(Items from a dataset)

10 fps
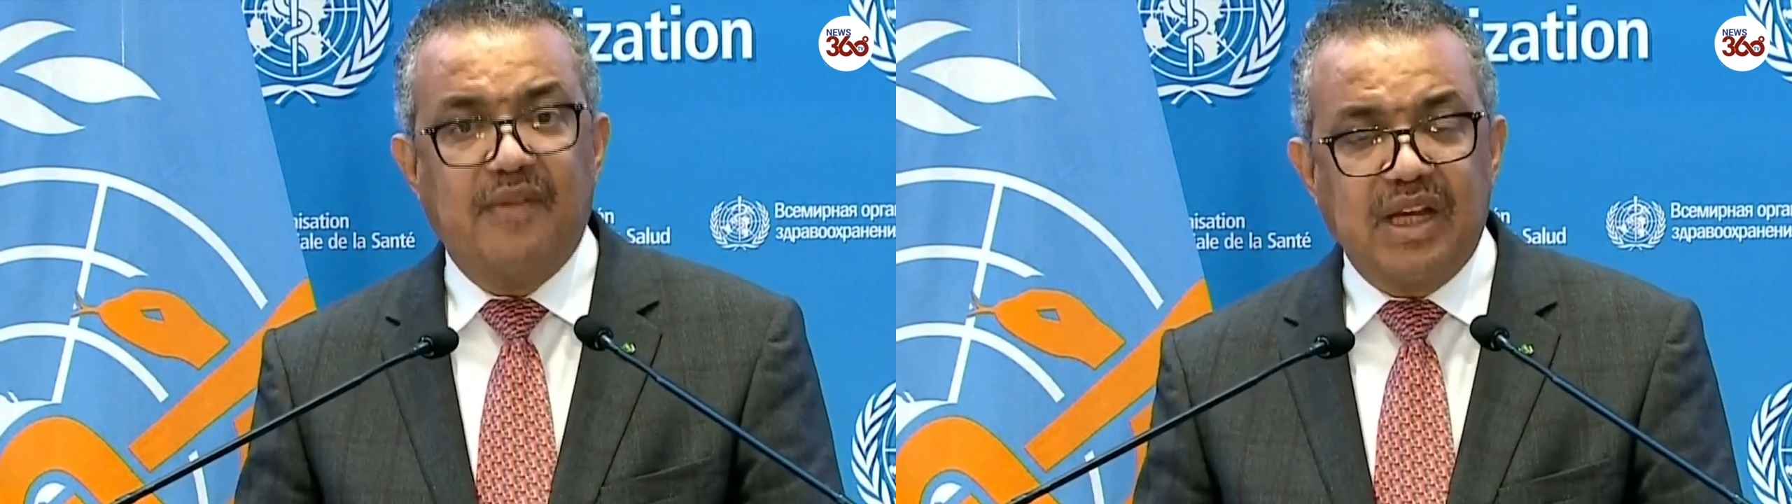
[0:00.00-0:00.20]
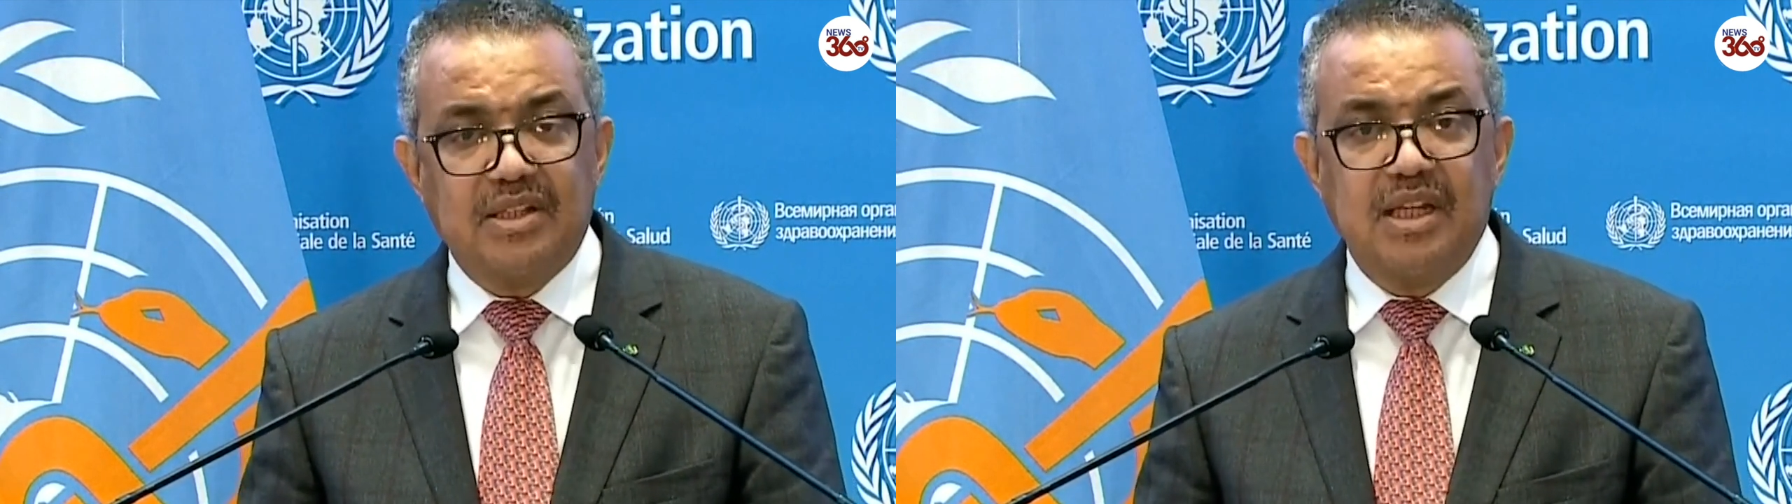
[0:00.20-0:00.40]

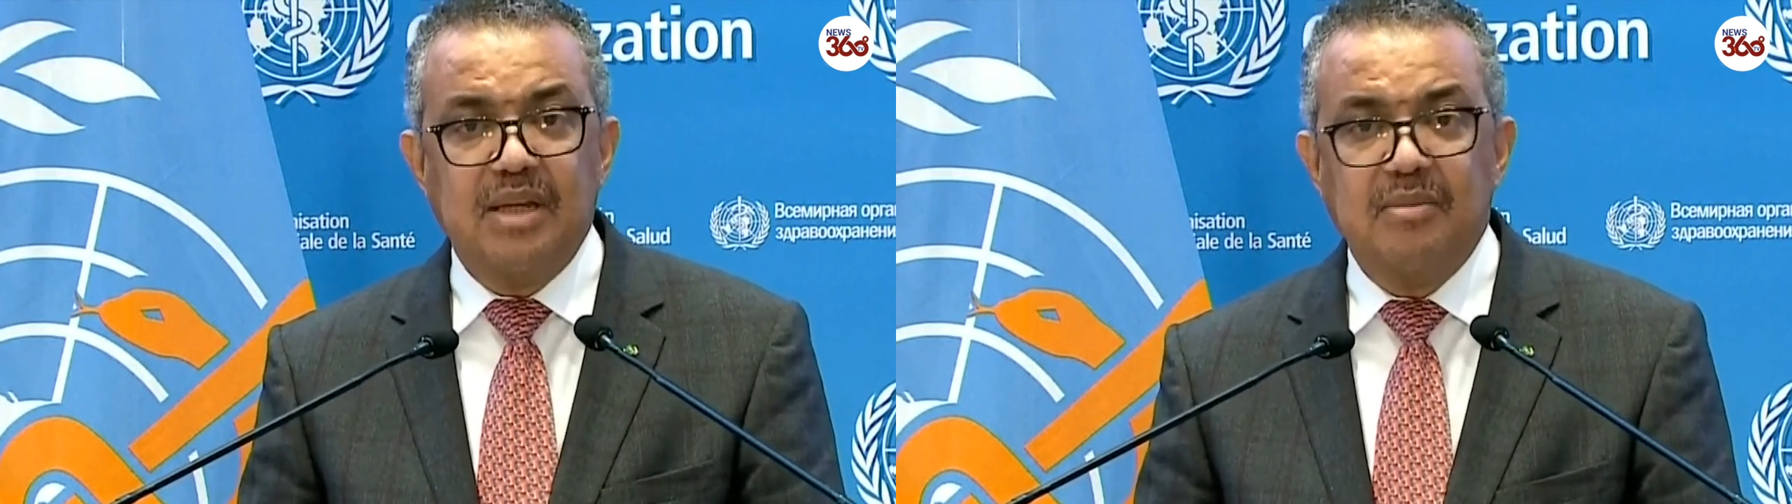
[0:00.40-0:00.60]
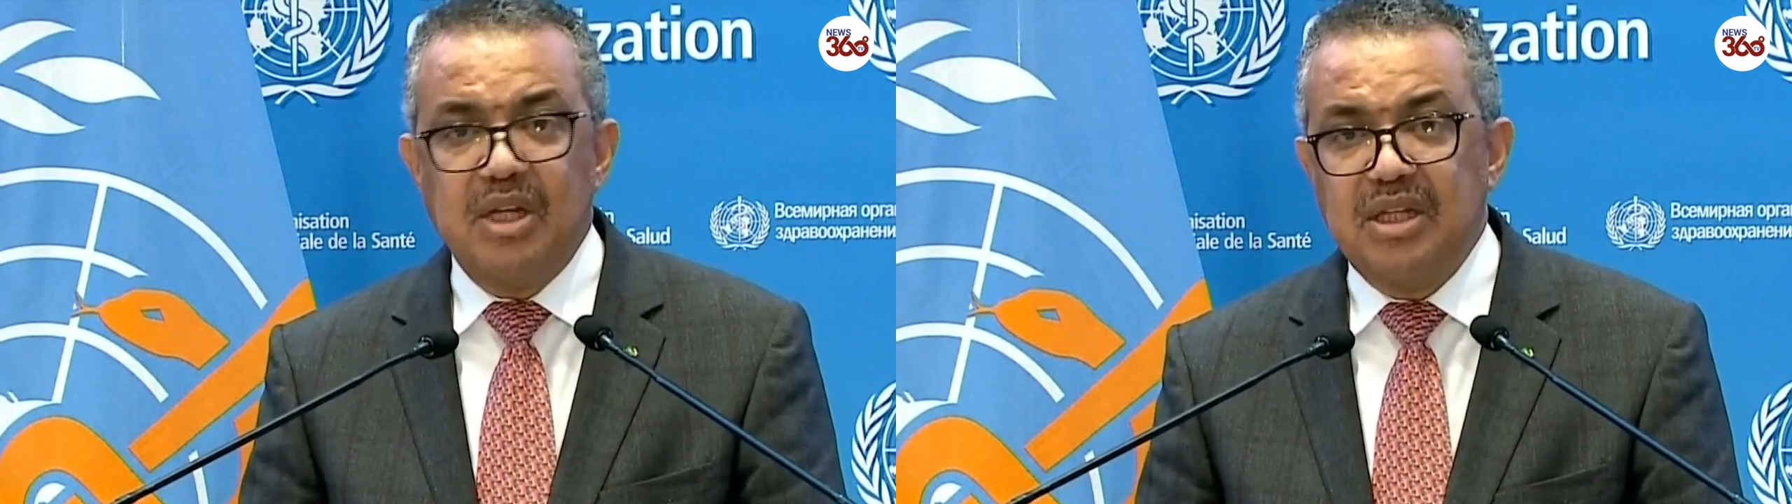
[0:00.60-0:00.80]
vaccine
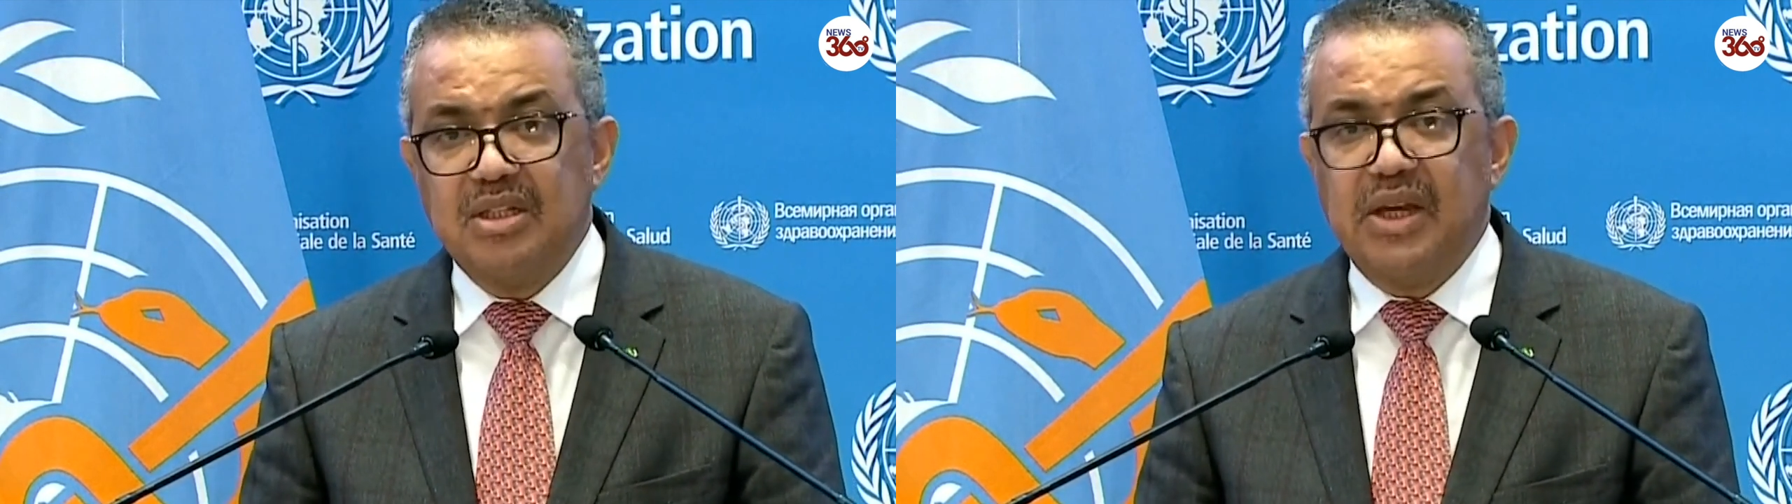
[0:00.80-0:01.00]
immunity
---
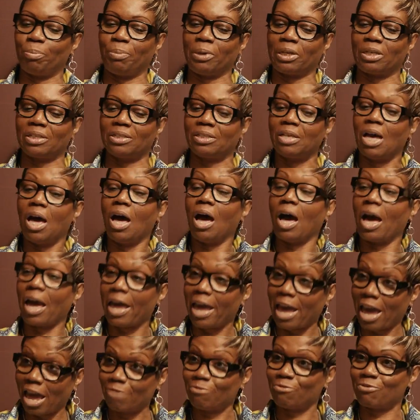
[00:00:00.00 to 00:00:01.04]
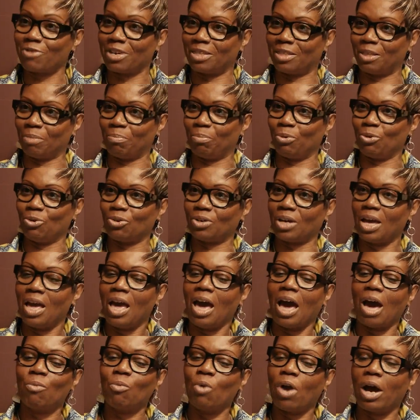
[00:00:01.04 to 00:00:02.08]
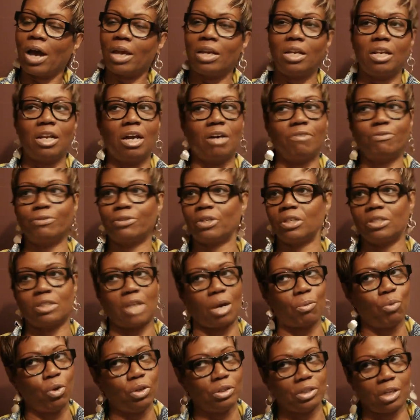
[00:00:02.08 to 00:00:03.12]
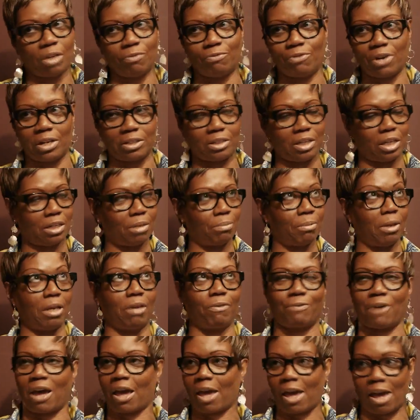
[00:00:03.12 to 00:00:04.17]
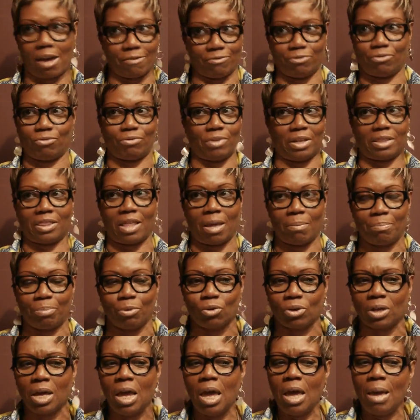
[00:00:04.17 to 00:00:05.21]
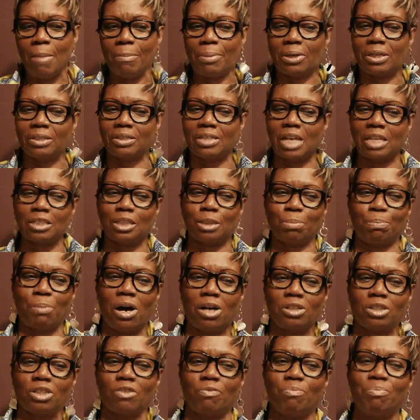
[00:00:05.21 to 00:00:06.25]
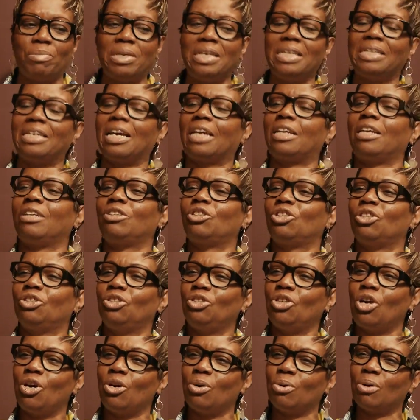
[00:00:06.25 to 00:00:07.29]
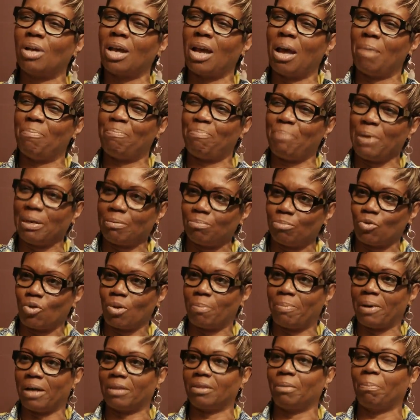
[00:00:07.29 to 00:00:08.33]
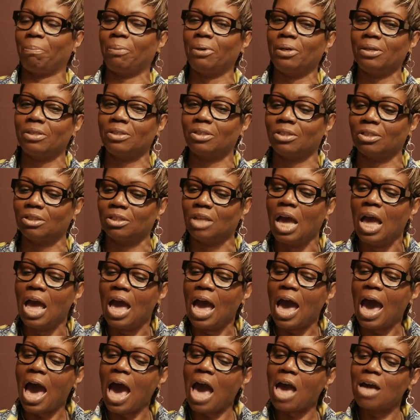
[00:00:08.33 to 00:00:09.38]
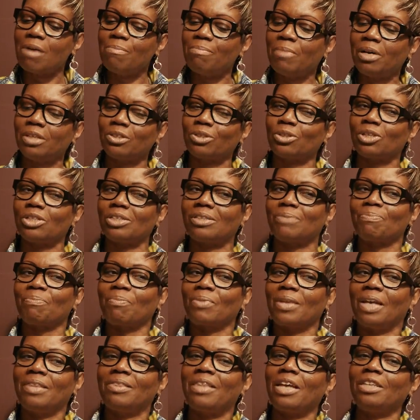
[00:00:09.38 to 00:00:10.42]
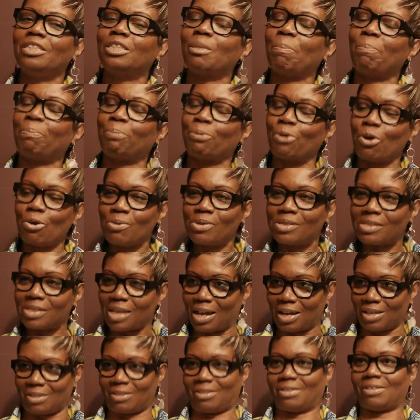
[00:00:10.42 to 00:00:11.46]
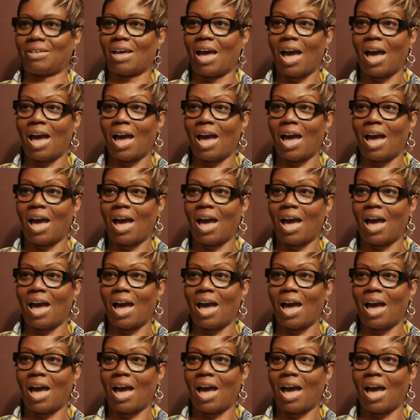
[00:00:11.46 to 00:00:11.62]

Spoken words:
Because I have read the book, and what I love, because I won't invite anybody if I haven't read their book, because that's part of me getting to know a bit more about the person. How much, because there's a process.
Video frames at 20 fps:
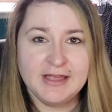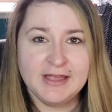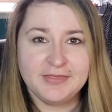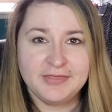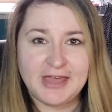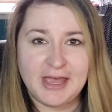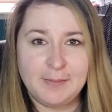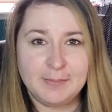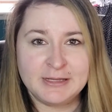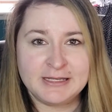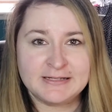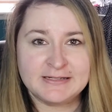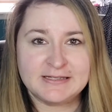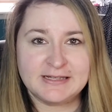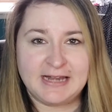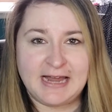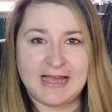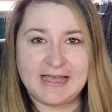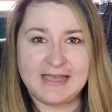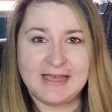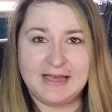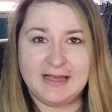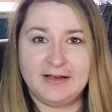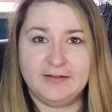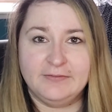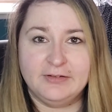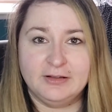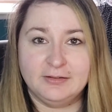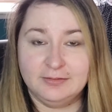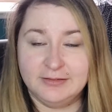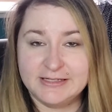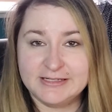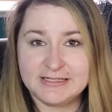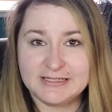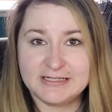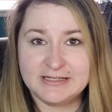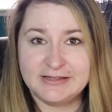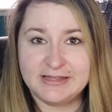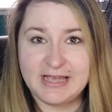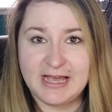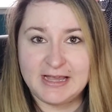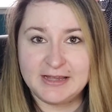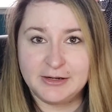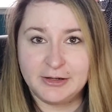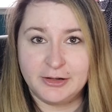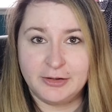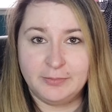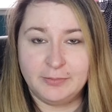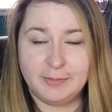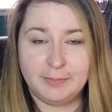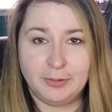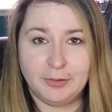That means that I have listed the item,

What needs to be done
What you need to produce is an exact copy of the entries above, limited to the lines from the one with "[00:00:07.29 to 00:00:08.33]" up to and including the one with "[00:00:11.46 to 00:00:11.62]", without pictures.

Task result
[00:00:07.29 to 00:00:08.33]
[00:00:08.33 to 00:00:09.38]
[00:00:09.38 to 00:00:10.42]
[00:00:10.42 to 00:00:11.46]
[00:00:11.46 to 00:00:11.62]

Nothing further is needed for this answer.